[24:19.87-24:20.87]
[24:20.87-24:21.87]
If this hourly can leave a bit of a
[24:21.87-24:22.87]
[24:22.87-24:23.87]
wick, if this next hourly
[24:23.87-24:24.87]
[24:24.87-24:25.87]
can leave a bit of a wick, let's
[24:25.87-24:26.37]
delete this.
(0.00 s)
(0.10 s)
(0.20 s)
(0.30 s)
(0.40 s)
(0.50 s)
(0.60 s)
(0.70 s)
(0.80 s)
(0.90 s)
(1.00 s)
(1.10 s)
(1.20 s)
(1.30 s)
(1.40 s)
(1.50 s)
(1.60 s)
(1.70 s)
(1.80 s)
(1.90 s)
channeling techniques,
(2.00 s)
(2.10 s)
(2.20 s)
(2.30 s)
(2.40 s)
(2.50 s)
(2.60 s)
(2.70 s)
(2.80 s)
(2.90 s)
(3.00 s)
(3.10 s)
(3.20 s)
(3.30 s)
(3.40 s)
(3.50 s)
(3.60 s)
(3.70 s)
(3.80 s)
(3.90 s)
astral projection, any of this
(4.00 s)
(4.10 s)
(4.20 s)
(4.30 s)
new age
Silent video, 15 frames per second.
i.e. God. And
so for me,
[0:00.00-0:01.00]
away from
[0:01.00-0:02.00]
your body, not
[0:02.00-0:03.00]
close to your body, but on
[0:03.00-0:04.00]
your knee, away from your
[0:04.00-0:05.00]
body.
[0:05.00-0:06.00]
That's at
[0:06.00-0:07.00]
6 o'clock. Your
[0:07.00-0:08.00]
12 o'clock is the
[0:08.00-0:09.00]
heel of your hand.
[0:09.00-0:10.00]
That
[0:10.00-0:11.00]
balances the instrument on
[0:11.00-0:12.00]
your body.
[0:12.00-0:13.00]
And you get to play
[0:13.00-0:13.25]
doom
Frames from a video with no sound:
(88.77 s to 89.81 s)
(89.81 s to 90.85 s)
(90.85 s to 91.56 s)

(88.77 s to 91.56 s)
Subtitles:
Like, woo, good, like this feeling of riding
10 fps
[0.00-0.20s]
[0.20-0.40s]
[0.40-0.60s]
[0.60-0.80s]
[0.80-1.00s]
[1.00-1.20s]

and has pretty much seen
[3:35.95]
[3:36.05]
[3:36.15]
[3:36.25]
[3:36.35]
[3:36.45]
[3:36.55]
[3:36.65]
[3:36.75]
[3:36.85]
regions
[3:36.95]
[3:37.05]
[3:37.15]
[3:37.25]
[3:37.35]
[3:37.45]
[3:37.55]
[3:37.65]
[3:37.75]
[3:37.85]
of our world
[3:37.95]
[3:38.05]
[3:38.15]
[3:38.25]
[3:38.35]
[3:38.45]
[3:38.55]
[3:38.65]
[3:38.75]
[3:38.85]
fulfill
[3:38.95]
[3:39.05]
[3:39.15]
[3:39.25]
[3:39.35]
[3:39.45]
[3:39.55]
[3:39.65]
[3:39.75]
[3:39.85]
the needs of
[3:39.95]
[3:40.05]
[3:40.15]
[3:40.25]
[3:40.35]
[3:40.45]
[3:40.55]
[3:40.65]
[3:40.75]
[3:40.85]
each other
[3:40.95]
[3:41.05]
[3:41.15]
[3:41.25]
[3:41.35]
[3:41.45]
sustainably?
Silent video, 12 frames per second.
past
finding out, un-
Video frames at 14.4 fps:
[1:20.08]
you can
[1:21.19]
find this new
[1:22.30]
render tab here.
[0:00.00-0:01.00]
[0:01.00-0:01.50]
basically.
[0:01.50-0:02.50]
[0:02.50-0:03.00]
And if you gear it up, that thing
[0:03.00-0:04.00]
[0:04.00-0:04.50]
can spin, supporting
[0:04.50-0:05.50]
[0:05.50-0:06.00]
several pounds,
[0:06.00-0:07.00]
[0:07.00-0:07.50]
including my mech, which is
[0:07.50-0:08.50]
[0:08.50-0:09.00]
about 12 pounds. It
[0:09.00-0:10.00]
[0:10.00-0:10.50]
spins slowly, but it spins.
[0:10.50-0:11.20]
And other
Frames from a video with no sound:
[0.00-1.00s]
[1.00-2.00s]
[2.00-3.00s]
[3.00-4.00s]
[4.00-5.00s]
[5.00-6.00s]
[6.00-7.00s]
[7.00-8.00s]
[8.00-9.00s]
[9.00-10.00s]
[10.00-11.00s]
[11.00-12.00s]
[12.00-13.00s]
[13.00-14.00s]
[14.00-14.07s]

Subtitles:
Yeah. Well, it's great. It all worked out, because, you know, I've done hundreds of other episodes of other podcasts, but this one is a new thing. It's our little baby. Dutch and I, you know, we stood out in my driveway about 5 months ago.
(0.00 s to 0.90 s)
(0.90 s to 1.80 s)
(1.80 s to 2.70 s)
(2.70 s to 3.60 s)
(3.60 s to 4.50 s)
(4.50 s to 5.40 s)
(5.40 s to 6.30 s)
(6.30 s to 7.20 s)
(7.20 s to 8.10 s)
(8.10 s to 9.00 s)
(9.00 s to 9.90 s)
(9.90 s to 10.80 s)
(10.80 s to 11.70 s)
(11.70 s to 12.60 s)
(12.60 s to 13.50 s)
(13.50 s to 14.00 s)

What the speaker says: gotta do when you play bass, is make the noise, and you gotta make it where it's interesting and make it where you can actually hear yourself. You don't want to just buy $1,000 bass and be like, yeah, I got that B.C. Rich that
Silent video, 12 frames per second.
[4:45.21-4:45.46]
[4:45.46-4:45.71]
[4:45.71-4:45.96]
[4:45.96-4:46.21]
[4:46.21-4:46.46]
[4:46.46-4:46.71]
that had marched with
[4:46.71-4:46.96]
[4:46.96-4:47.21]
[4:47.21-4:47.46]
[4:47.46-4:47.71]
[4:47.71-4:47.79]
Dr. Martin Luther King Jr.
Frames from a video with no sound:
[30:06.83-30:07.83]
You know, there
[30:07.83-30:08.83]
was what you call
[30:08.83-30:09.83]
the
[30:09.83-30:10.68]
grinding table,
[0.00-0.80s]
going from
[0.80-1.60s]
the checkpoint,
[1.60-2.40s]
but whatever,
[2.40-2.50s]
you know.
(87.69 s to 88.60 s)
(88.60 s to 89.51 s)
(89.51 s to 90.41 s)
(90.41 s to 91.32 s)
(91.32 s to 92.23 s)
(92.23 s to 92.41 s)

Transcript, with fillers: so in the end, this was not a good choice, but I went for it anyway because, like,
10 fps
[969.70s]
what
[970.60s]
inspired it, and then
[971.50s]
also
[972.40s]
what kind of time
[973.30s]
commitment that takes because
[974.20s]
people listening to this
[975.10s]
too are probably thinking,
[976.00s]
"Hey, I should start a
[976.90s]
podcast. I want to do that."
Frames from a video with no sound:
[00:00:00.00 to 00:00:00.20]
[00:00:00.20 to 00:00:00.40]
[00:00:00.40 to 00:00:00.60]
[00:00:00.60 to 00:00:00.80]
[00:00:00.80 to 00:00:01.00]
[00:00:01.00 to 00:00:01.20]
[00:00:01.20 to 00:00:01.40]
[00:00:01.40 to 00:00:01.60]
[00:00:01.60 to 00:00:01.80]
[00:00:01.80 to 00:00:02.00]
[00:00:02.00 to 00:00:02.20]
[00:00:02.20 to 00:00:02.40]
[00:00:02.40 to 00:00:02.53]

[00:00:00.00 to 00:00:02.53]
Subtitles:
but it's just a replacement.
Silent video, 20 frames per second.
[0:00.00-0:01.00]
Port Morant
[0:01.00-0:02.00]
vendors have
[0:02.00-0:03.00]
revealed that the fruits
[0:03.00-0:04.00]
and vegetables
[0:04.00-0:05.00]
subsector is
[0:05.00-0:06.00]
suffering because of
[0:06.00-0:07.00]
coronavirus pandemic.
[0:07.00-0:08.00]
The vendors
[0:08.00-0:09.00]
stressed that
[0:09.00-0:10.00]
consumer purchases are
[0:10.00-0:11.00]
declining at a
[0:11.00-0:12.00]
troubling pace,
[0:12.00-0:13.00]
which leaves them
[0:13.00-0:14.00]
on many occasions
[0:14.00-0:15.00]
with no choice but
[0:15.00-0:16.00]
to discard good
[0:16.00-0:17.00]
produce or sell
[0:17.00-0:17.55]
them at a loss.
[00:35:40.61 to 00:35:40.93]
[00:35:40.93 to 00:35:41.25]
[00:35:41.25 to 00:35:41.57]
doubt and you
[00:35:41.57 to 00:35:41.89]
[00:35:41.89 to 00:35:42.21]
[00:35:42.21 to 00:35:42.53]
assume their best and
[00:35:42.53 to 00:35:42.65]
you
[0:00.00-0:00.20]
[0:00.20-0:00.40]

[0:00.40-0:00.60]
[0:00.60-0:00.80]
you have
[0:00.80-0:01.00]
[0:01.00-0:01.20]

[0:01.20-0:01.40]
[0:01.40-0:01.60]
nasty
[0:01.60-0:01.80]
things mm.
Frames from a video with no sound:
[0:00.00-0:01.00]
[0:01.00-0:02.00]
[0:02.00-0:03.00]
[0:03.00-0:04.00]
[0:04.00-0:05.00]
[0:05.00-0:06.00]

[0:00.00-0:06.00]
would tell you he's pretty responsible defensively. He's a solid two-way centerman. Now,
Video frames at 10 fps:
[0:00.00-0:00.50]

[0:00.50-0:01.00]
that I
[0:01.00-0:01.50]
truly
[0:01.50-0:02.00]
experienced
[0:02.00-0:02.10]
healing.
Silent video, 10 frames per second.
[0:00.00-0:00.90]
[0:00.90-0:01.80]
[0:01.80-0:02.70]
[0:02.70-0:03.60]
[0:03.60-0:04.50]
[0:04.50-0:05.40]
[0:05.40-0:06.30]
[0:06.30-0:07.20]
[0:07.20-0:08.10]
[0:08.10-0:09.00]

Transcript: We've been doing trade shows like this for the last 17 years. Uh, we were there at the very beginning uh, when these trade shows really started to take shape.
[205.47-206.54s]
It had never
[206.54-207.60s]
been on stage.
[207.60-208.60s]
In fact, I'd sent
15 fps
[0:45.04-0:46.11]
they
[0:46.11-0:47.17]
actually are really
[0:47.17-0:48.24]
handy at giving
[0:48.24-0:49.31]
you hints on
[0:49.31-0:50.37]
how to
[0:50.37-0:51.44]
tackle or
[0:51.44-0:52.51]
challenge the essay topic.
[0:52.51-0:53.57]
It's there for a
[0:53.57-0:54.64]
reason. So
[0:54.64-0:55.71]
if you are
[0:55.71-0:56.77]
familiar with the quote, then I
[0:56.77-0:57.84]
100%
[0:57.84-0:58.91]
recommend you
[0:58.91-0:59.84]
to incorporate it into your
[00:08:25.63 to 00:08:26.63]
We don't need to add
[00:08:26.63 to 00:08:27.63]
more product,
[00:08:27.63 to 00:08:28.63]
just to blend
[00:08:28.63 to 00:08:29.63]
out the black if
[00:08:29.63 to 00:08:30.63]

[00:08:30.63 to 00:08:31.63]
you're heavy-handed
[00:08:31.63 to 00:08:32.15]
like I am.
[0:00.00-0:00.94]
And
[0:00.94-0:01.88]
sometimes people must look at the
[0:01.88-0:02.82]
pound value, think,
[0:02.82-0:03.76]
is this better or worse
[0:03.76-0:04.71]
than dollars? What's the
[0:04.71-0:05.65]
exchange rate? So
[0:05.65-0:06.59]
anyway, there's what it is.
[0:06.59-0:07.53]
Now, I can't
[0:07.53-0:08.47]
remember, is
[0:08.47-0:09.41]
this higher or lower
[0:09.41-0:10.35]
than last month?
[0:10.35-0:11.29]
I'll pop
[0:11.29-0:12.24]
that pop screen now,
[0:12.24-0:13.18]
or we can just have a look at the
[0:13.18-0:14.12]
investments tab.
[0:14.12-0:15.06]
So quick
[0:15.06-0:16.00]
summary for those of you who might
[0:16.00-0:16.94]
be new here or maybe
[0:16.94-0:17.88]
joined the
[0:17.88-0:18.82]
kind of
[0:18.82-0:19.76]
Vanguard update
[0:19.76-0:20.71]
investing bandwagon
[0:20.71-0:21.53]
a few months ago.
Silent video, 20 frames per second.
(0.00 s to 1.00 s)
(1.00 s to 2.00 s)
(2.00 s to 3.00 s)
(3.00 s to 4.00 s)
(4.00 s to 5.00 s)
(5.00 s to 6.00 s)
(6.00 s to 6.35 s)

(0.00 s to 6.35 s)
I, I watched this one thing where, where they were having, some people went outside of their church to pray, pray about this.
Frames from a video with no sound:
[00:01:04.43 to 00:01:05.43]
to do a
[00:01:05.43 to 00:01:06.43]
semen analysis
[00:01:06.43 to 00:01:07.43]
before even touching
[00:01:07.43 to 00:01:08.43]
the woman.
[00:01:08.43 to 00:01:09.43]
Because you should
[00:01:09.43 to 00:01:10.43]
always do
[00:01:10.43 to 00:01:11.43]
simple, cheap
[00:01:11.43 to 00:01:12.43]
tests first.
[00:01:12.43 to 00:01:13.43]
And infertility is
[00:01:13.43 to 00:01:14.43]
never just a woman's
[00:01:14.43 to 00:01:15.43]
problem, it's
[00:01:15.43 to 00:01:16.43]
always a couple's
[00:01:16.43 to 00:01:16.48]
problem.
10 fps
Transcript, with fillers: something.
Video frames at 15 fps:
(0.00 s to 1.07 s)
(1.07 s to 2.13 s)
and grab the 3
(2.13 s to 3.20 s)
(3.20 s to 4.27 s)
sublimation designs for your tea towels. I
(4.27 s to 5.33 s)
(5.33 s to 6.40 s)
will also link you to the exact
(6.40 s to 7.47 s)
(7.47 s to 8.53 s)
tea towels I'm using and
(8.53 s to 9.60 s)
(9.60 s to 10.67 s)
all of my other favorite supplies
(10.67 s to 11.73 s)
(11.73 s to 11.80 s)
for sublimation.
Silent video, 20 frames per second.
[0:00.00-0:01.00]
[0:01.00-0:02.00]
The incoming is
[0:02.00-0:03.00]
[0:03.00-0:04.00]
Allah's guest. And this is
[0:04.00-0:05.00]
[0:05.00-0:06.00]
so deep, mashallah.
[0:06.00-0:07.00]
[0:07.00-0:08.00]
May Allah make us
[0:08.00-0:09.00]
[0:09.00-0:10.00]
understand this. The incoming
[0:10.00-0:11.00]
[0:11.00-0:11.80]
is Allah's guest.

***

▶ Task instructions:
Start with the line above that contains "Silent video, 10 frames per second." and end with the line that contains "Transcript: We've been". Write out those lines exactly, and only those.

▶ Solution to this exercise:
Silent video, 10 frames per second.
[0:00.00-0:00.90]
[0:00.90-0:01.80]
[0:01.80-0:02.70]
[0:02.70-0:03.60]
[0:03.60-0:04.50]
[0:04.50-0:05.40]
[0:05.40-0:06.30]
[0:06.30-0:07.20]
[0:07.20-0:08.10]
[0:08.10-0:09.00]

Transcript: We've been doing trade shows like this for the last 17 years. Uh, we were there at the very beginning uh, when these trade shows really started to take shape.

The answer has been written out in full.